◆ **TASK GOAL**
Could you copy every record exactly as it appears?

◆ **DATASET RECORDS**
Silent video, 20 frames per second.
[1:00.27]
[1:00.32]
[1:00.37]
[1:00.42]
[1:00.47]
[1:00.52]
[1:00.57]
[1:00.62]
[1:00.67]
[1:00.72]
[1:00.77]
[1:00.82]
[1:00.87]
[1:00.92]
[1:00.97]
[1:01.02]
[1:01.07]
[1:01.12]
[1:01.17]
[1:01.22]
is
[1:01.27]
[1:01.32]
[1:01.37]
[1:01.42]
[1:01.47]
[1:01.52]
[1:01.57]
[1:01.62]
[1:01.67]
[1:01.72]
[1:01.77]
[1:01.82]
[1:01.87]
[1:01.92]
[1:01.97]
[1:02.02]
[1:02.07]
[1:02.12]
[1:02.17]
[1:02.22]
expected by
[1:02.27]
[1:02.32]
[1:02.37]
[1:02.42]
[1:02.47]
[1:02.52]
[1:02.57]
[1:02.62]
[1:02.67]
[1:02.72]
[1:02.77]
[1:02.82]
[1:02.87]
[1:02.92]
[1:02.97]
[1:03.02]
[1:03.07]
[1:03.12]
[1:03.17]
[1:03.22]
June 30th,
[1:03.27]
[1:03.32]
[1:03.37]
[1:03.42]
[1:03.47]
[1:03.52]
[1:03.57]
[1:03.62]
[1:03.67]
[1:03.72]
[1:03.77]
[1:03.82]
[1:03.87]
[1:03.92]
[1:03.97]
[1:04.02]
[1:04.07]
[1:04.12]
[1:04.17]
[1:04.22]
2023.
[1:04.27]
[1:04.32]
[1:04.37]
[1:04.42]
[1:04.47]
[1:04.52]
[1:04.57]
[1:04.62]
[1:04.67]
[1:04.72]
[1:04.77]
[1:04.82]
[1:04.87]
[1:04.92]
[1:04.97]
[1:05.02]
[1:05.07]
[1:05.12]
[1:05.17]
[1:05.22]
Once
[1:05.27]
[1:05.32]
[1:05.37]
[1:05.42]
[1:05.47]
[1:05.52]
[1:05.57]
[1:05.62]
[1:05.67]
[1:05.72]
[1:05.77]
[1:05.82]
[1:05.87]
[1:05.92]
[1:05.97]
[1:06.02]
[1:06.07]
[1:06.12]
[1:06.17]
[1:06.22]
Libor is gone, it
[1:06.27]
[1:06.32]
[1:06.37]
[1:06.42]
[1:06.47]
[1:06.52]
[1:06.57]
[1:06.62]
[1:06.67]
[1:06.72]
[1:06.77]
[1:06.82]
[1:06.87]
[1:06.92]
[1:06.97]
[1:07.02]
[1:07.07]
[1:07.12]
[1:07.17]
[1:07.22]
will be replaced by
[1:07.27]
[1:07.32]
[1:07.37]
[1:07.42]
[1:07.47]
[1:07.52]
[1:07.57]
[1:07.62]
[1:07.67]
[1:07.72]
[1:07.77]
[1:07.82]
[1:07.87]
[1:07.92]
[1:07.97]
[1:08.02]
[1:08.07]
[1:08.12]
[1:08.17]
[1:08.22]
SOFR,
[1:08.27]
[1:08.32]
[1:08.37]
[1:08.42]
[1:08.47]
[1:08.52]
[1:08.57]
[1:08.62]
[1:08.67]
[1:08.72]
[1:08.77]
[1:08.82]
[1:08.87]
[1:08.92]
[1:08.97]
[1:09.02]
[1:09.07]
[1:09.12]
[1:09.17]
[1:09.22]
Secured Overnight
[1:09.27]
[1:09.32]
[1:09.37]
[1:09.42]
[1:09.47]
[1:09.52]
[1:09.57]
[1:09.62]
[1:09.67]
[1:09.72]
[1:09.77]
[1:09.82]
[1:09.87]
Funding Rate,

◆ **SOLUTION FOR THIS PROBLEM**
Silent video, 20 frames per second.
[1:00.27]
[1:00.32]
[1:00.37]
[1:00.42]
[1:00.47]
[1:00.52]
[1:00.57]
[1:00.62]
[1:00.67]
[1:00.72]
[1:00.77]
[1:00.82]
[1:00.87]
[1:00.92]
[1:00.97]
[1:01.02]
[1:01.07]
[1:01.12]
[1:01.17]
[1:01.22]
is
[1:01.27]
[1:01.32]
[1:01.37]
[1:01.42]
[1:01.47]
[1:01.52]
[1:01.57]
[1:01.62]
[1:01.67]
[1:01.72]
[1:01.77]
[1:01.82]
[1:01.87]
[1:01.92]
[1:01.97]
[1:02.02]
[1:02.07]
[1:02.12]
[1:02.17]
[1:02.22]
expected by
[1:02.27]
[1:02.32]
[1:02.37]
[1:02.42]
[1:02.47]
[1:02.52]
[1:02.57]
[1:02.62]
[1:02.67]
[1:02.72]
[1:02.77]
[1:02.82]
[1:02.87]
[1:02.92]
[1:02.97]
[1:03.02]
[1:03.07]
[1:03.12]
[1:03.17]
[1:03.22]
June 30th,
[1:03.27]
[1:03.32]
[1:03.37]
[1:03.42]
[1:03.47]
[1:03.52]
[1:03.57]
[1:03.62]
[1:03.67]
[1:03.72]
[1:03.77]
[1:03.82]
[1:03.87]
[1:03.92]
[1:03.97]
[1:04.02]
[1:04.07]
[1:04.12]
[1:04.17]
[1:04.22]
2023.
[1:04.27]
[1:04.32]
[1:04.37]
[1:04.42]
[1:04.47]
[1:04.52]
[1:04.57]
[1:04.62]
[1:04.67]
[1:04.72]
[1:04.77]
[1:04.82]
[1:04.87]
[1:04.92]
[1:04.97]
[1:05.02]
[1:05.07]
[1:05.12]
[1:05.17]
[1:05.22]
Once
[1:05.27]
[1:05.32]
[1:05.37]
[1:05.42]
[1:05.47]
[1:05.52]
[1:05.57]
[1:05.62]
[1:05.67]
[1:05.72]
[1:05.77]
[1:05.82]
[1:05.87]
[1:05.92]
[1:05.97]
[1:06.02]
[1:06.07]
[1:06.12]
[1:06.17]
[1:06.22]
Libor is gone, it
[1:06.27]
[1:06.32]
[1:06.37]
[1:06.42]
[1:06.47]
[1:06.52]
[1:06.57]
[1:06.62]
[1:06.67]
[1:06.72]
[1:06.77]
[1:06.82]
[1:06.87]
[1:06.92]
[1:06.97]
[1:07.02]
[1:07.07]
[1:07.12]
[1:07.17]
[1:07.22]
will be replaced by
[1:07.27]
[1:07.32]
[1:07.37]
[1:07.42]
[1:07.47]
[1:07.52]
[1:07.57]
[1:07.62]
[1:07.67]
[1:07.72]
[1:07.77]
[1:07.82]
[1:07.87]
[1:07.92]
[1:07.97]
[1:08.02]
[1:08.07]
[1:08.12]
[1:08.17]
[1:08.22]
SOFR,
[1:08.27]
[1:08.32]
[1:08.37]
[1:08.42]
[1:08.47]
[1:08.52]
[1:08.57]
[1:08.62]
[1:08.67]
[1:08.72]
[1:08.77]
[1:08.82]
[1:08.87]
[1:08.92]
[1:08.97]
[1:09.02]
[1:09.07]
[1:09.12]
[1:09.17]
[1:09.22]
Secured Overnight
[1:09.27]
[1:09.32]
[1:09.37]
[1:09.42]
[1:09.47]
[1:09.52]
[1:09.57]
[1:09.62]
[1:09.67]
[1:09.72]
[1:09.77]
[1:09.82]
[1:09.87]
Funding Rate,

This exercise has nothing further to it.